• **Data extract**
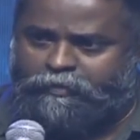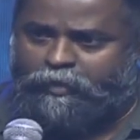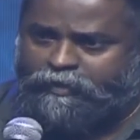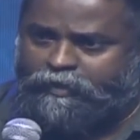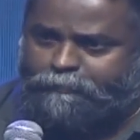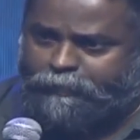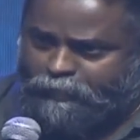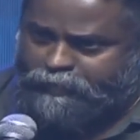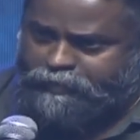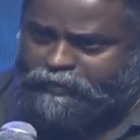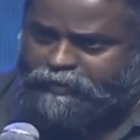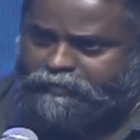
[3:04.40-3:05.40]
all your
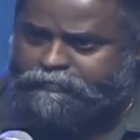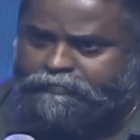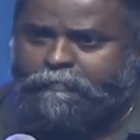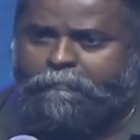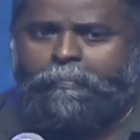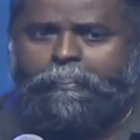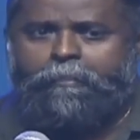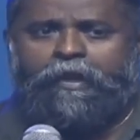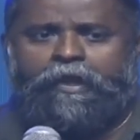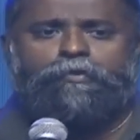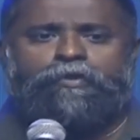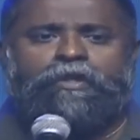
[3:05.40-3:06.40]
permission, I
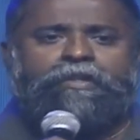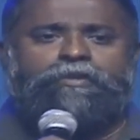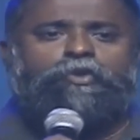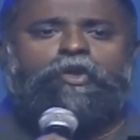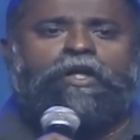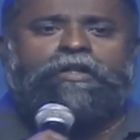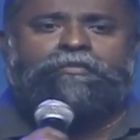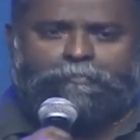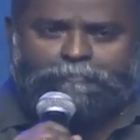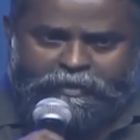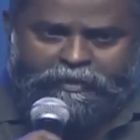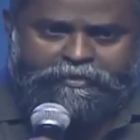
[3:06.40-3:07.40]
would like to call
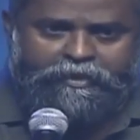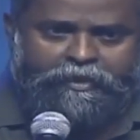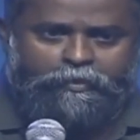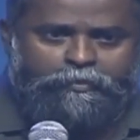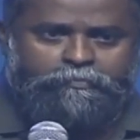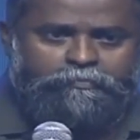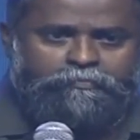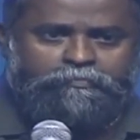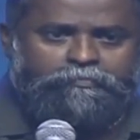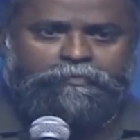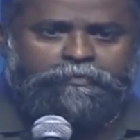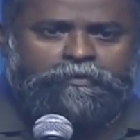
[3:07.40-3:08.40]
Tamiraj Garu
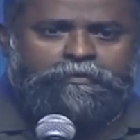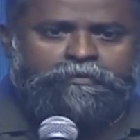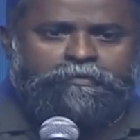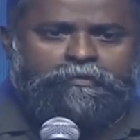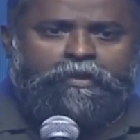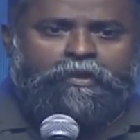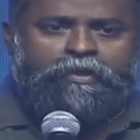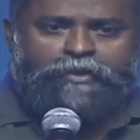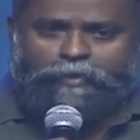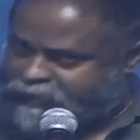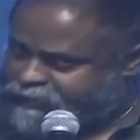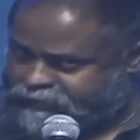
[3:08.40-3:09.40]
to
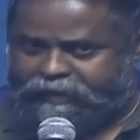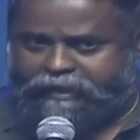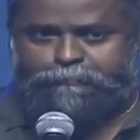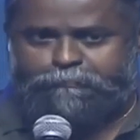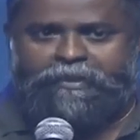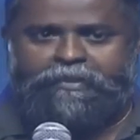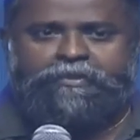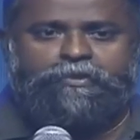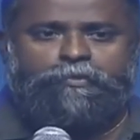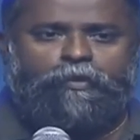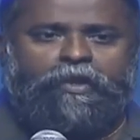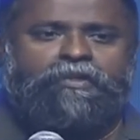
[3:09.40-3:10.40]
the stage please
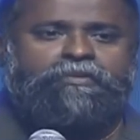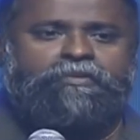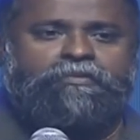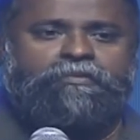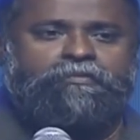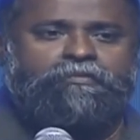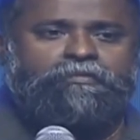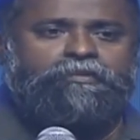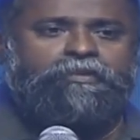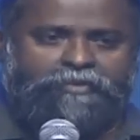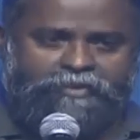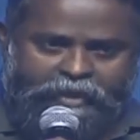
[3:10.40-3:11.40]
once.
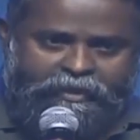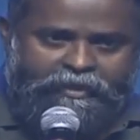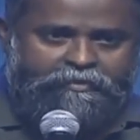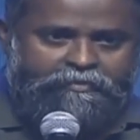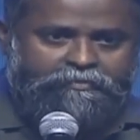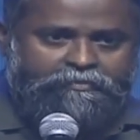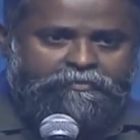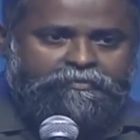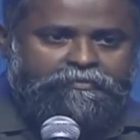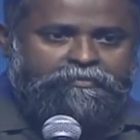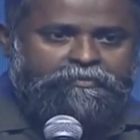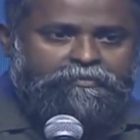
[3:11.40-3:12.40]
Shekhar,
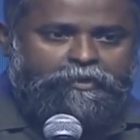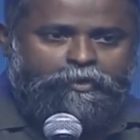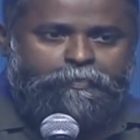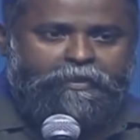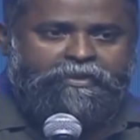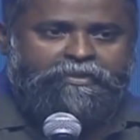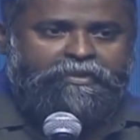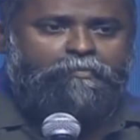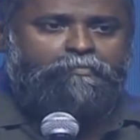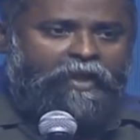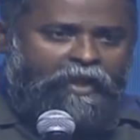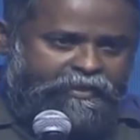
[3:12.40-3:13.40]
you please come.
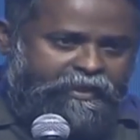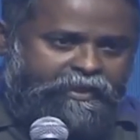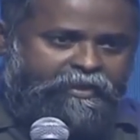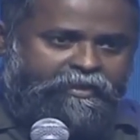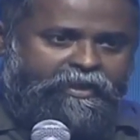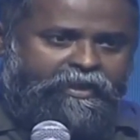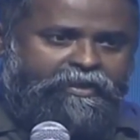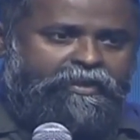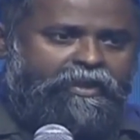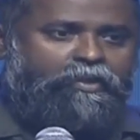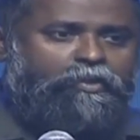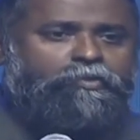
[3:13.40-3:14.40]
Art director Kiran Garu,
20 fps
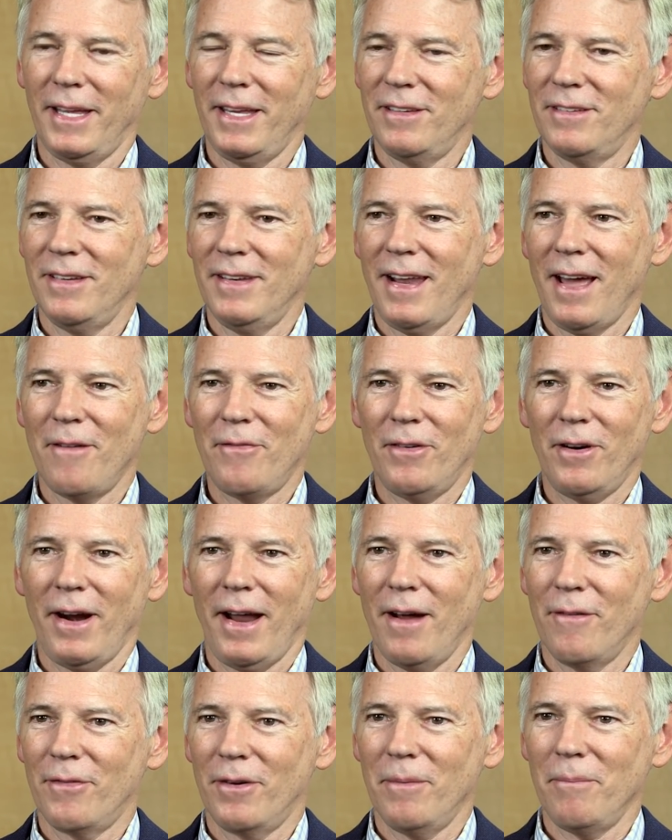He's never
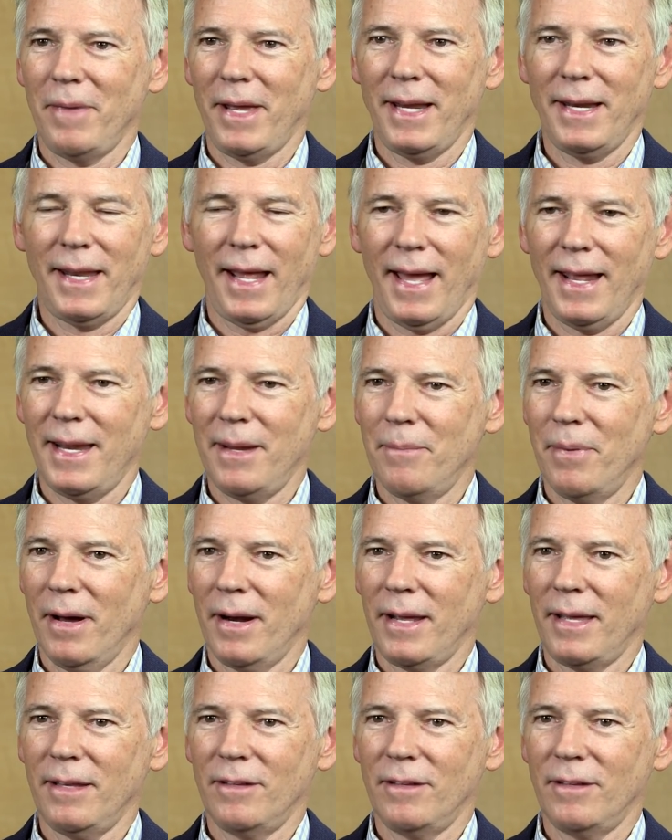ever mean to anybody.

• **Requirement**
Leave out the pictures and return the rest of the records exactly.

• **Task output**
[3:04.40-3:05.40]
all your
[3:05.40-3:06.40]
permission, I
[3:06.40-3:07.40]
would like to call
[3:07.40-3:08.40]
Tamiraj Garu
[3:08.40-3:09.40]
to
[3:09.40-3:10.40]
the stage please
[3:10.40-3:11.40]
once.
[3:11.40-3:12.40]
Shekhar,
[3:12.40-3:13.40]
you please come.
[3:13.40-3:14.40]
Art director Kiran Garu,
20 fps
He's never
ever mean to anybody.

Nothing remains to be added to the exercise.